Антонина Кузнецова
"ТОЛЬКО ТАКИЕ СОЗДАЮТ ТАКОЕ" Письмо к Борису Пастернаку - 1935 год
А душу можно ль рассказать?
М.Ю. Лермонтов
Деревья? но ведь лучше нас они.
Должно быть, мы совсем не им сродни,
А женщинам с общедоступным лоном.
Блудили с вечностью мы много лет,
Чтобы до срока жалким эмбрионом
Рождалась наша смерть на белый свет.
Р.-М.Рильке 1
Анализировать это письмо очень трудно, ибо каждая фраза, каждый вздох -неоднозначны. Не случайно именно это письмо вызывает столько споров и разночтений. Одни воспринимают его как обвинение, другие - как несправедливое обвинение ("только в конце спохватилась и решила стать великодушной" - я и такое слышала), третьи - как усталое раздражение, четвертые - как ревность, пятые - как зависть (зависть творца, замученного бытом) и т.д.

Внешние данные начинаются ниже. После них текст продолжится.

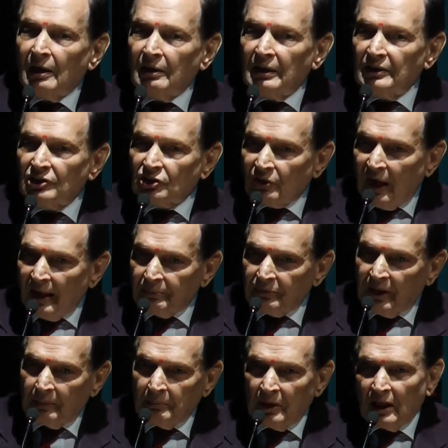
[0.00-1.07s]
He inscribed
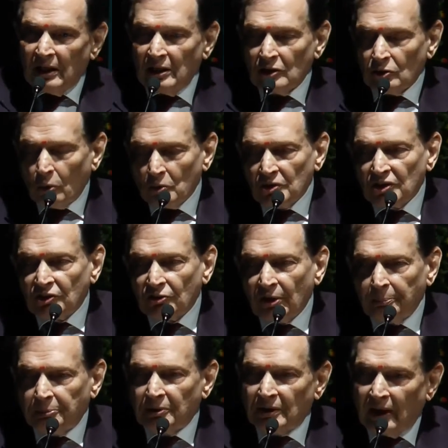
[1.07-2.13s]
them in his own
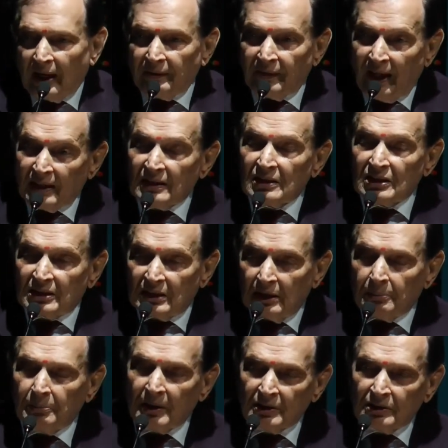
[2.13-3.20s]
script, and that is
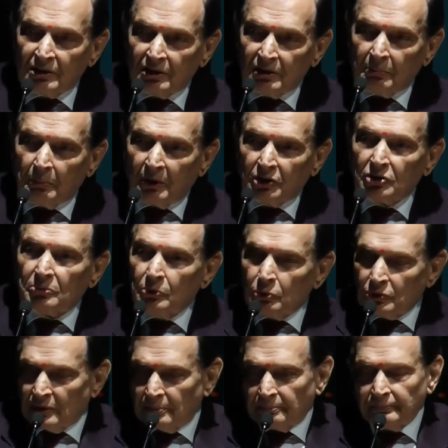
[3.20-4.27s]
still present in the British
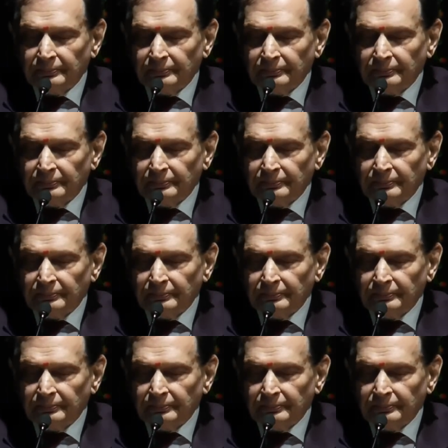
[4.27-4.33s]
Museum.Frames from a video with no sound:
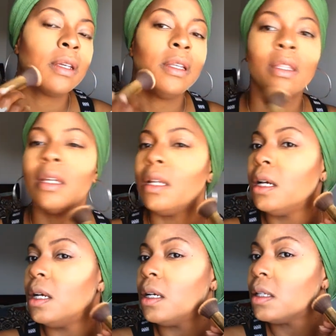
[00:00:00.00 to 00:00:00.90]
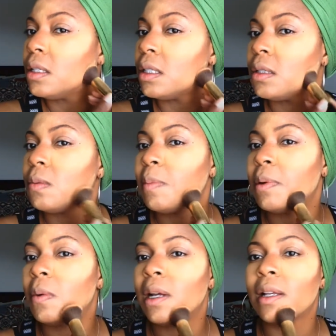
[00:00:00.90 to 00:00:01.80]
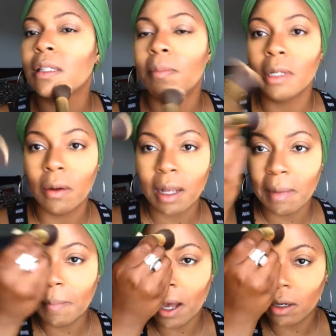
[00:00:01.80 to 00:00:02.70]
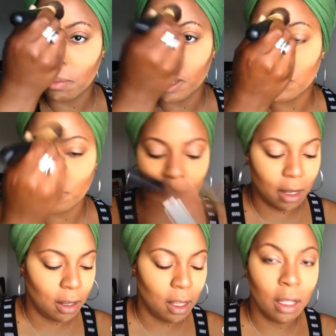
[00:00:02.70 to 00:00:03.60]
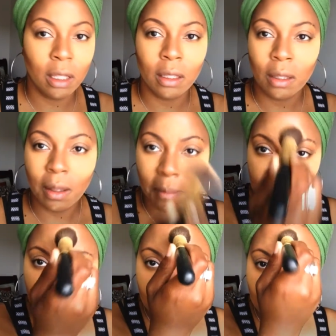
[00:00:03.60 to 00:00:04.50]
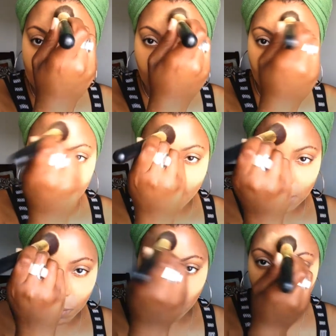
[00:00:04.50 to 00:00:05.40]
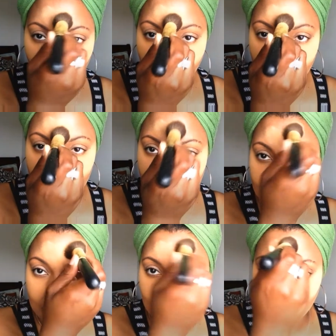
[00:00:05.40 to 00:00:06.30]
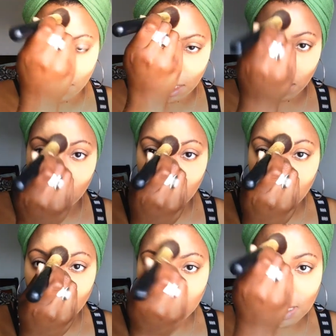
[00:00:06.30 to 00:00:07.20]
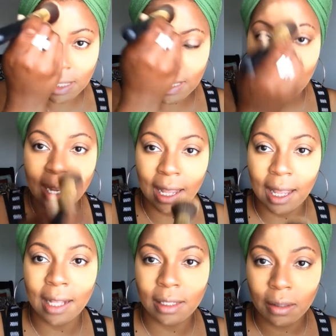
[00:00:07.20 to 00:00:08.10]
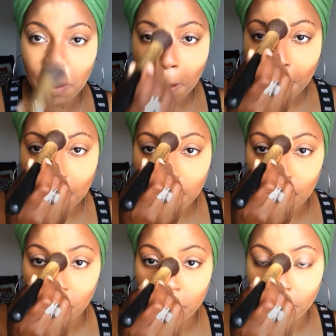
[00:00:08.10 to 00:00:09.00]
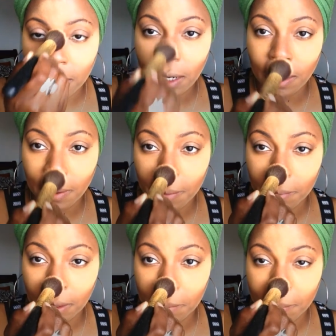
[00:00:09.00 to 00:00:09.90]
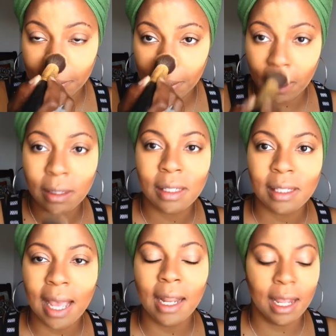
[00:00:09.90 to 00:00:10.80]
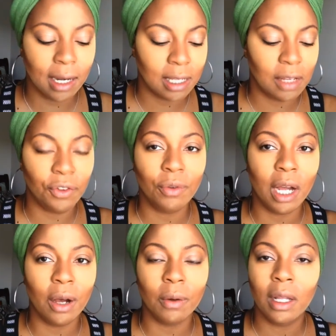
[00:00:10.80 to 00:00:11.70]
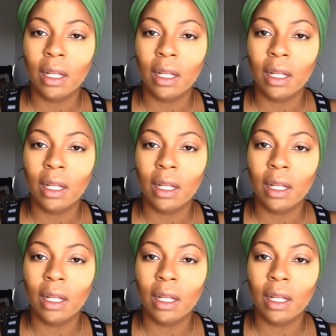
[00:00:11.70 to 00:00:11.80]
and then sweep it away. So I'm gonna go get my powder brush, okay? But just make sure, guys, when you are concealing, set it. And I did a little bit right here and a little bit right there. Set it, because if you don't,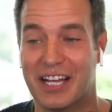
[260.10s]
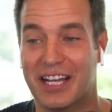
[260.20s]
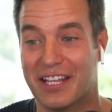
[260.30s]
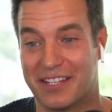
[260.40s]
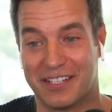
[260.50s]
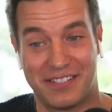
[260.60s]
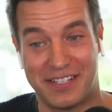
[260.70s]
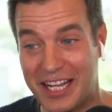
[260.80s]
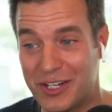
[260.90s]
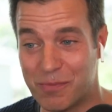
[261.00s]
the
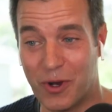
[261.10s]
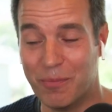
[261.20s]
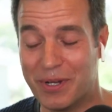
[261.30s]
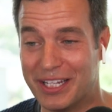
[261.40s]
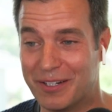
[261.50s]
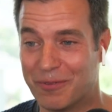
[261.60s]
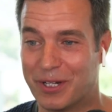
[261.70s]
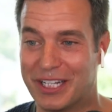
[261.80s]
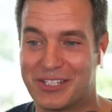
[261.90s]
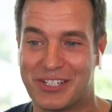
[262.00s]
stage moment,
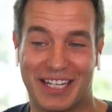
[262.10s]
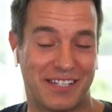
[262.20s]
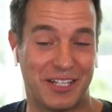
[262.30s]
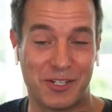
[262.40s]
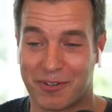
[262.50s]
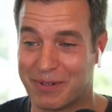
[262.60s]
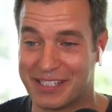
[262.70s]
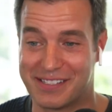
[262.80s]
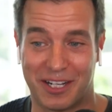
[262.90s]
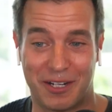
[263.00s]
which as an introvert
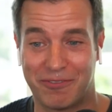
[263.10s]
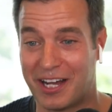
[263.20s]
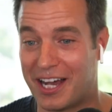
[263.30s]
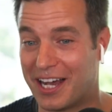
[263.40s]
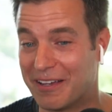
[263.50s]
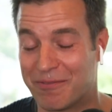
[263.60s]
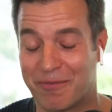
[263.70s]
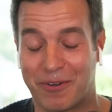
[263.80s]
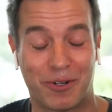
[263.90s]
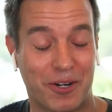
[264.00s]
myself, I've
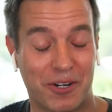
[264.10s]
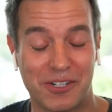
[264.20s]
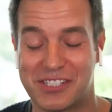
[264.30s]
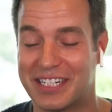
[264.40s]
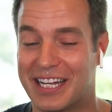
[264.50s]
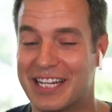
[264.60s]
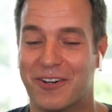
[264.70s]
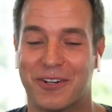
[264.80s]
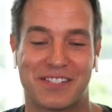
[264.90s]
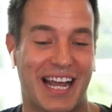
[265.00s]
rehearsed it. I know
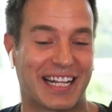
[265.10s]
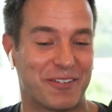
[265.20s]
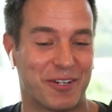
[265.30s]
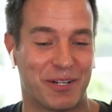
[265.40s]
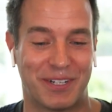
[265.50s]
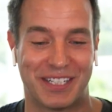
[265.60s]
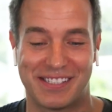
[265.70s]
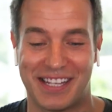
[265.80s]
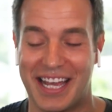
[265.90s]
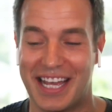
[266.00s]
exactly what I'm going to
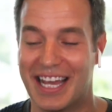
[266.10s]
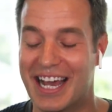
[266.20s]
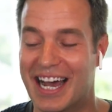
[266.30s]
say.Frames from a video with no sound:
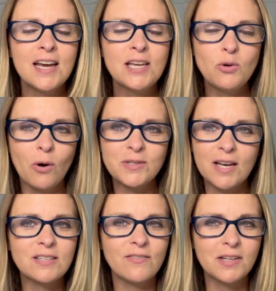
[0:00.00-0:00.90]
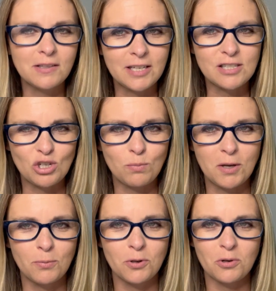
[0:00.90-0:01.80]
you always have to have at least two
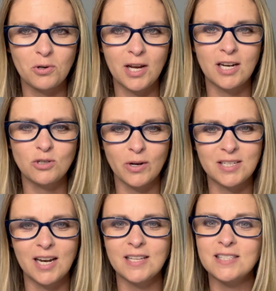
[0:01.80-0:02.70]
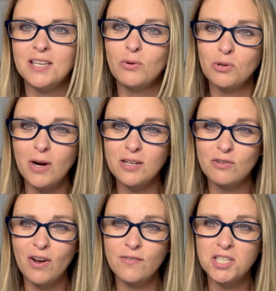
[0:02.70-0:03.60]
people to create a joint tenancy with a right of
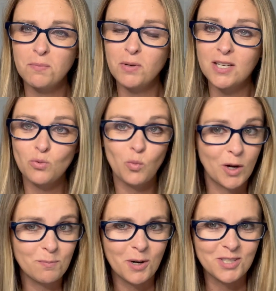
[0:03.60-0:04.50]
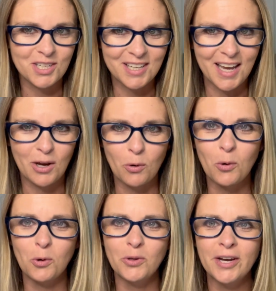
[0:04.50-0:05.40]
survivorship, because one person can't
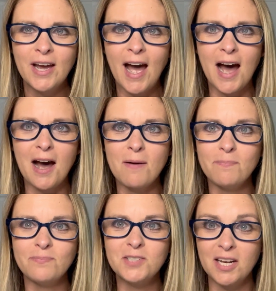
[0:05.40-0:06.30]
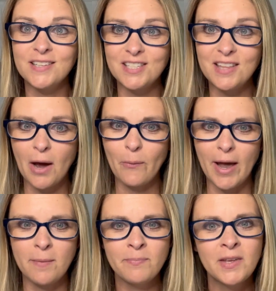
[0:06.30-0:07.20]
hold tenancy that
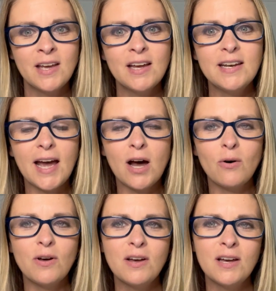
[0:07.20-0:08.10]
way. Now,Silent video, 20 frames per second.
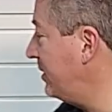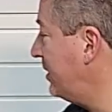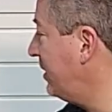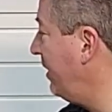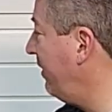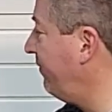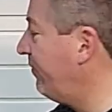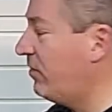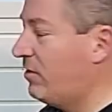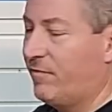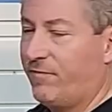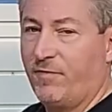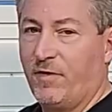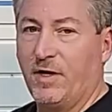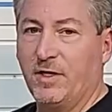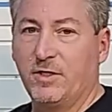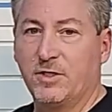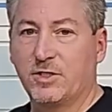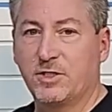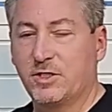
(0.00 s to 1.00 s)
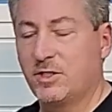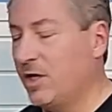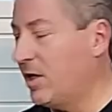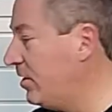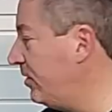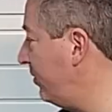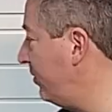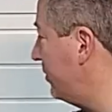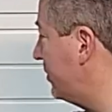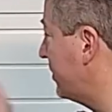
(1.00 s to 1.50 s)
see if you can find a
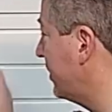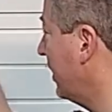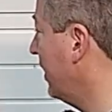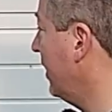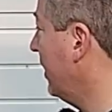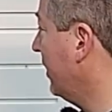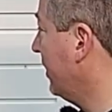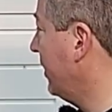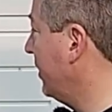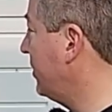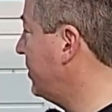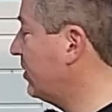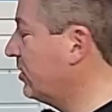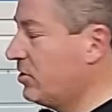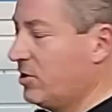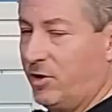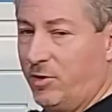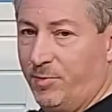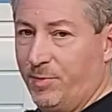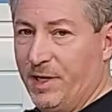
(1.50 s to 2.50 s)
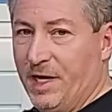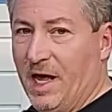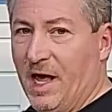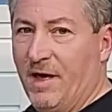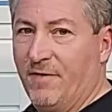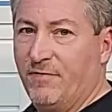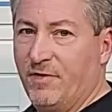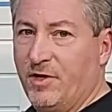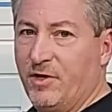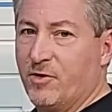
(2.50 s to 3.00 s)
stud, because this is going to be heavy.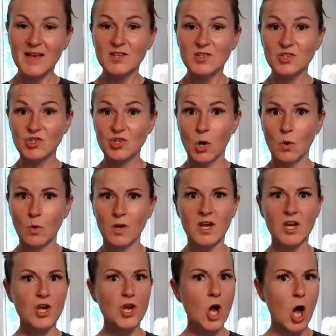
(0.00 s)
So
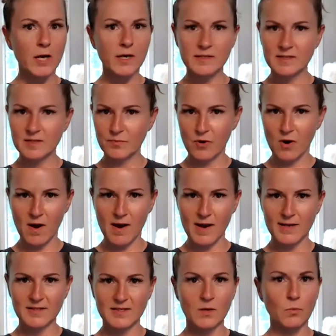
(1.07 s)
not a
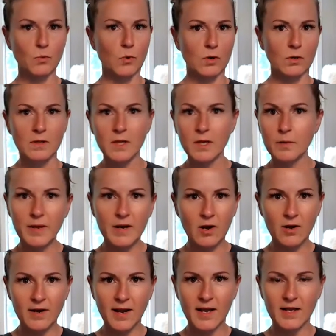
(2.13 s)
surprise that we're a little bit
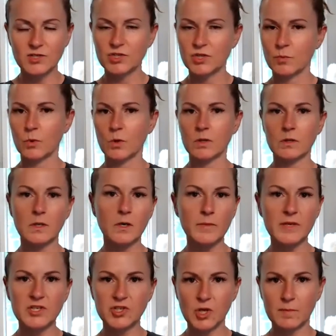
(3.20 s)
on edge, that we're a little
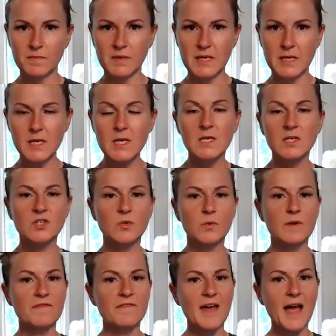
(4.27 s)
bit jumpy. So
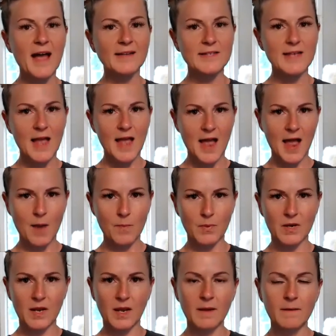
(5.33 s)
if that's
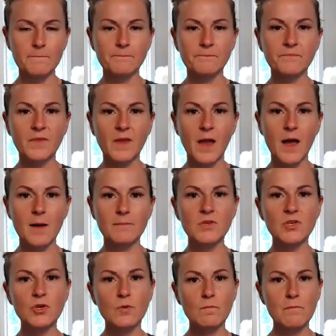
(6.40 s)
happening,
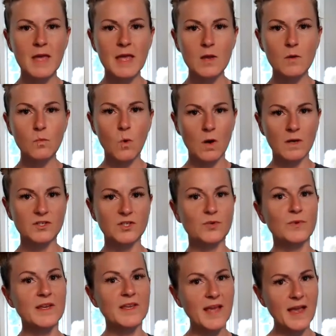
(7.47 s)
you may want to,
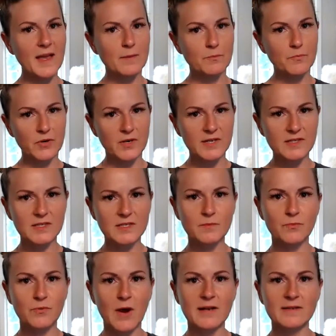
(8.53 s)
again, put into some
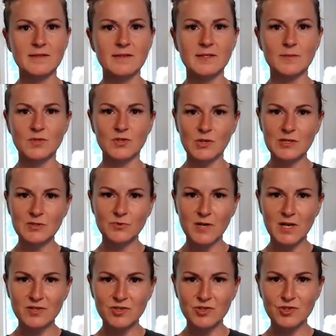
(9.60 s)
practice some stress
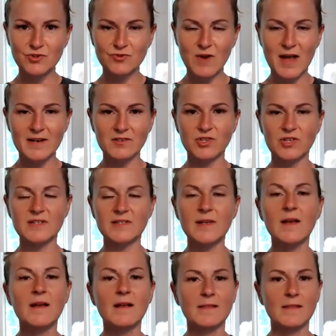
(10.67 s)
reduction strategies,
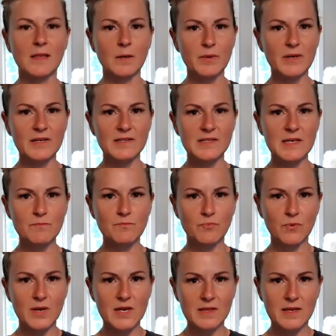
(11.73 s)
a little bit of deep
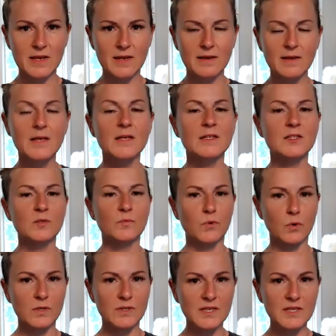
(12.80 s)
breathing,
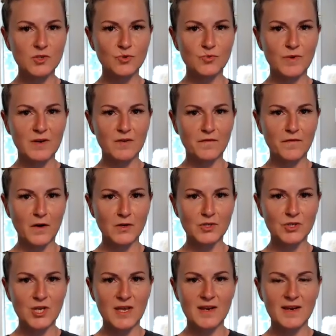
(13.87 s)
support the adrenal
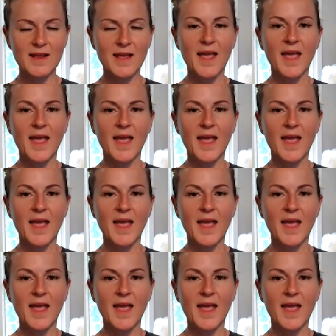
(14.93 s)
function,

А, может быть, все это есть в письме? Оно очень густое по психологическому ряду. И вовсе не исчерпывается линейной логикой.
Часто слышу от друзей-цветаеведов, что каждое письмо Марины Цветаевой - это художественное произведение, высочайшая проза (исповедальная и проповедническая). И все во мне (душа и разум) согласны с таким утверждением. Да, собственно, я всегда это знала, чувствовала, потому и включала ее письма в свои сценические композиции и читала их (и читаю) со сцены.
Такое длинное, многословное предисловие понадобилось только для того, чтобы оправдаться, почему я взяла столь узкую тему - анализ одного письма.
Итак, письмо Марины Цветаевой к Борису Пастернаку - конец октября 1935 года.
Это не литературный анализ. Это размышление актрисы над текстом художественного произведения. Меня интересует, что стоит за текстом. Мироощущение и настроение автора в момент написания письма. И, разумеется, адресат.
Я разбираю не встречу их в Париже, а письмо - программное литературное произведение.
Это небольшое по тексту письмо есть объемный, концентрированный анализ психологии гения. Творца. Как велика дистанция между жизнью творца в жизни (т.е. человеческой, на уровне бытия обыкновенного человека) и жизни в его творениях. Как говорил когда-то Платон в ответ на замечания учеников о том, что он живет совсем не по тем правилам, которые проповедует: "Живите не так, как я живу, живите так, как я учу!". Между Моцартом-человеком и Моцартом-творцом "дистанция огромного размера" и т.д.
Цветаева - Пастернаку (конец октября 1935г.):
"Дорогой Борис!
Отвечаю сразу - бросив все (полувслух, как когда читаешь письмо. Иначе начну думать, а это заводит делеко).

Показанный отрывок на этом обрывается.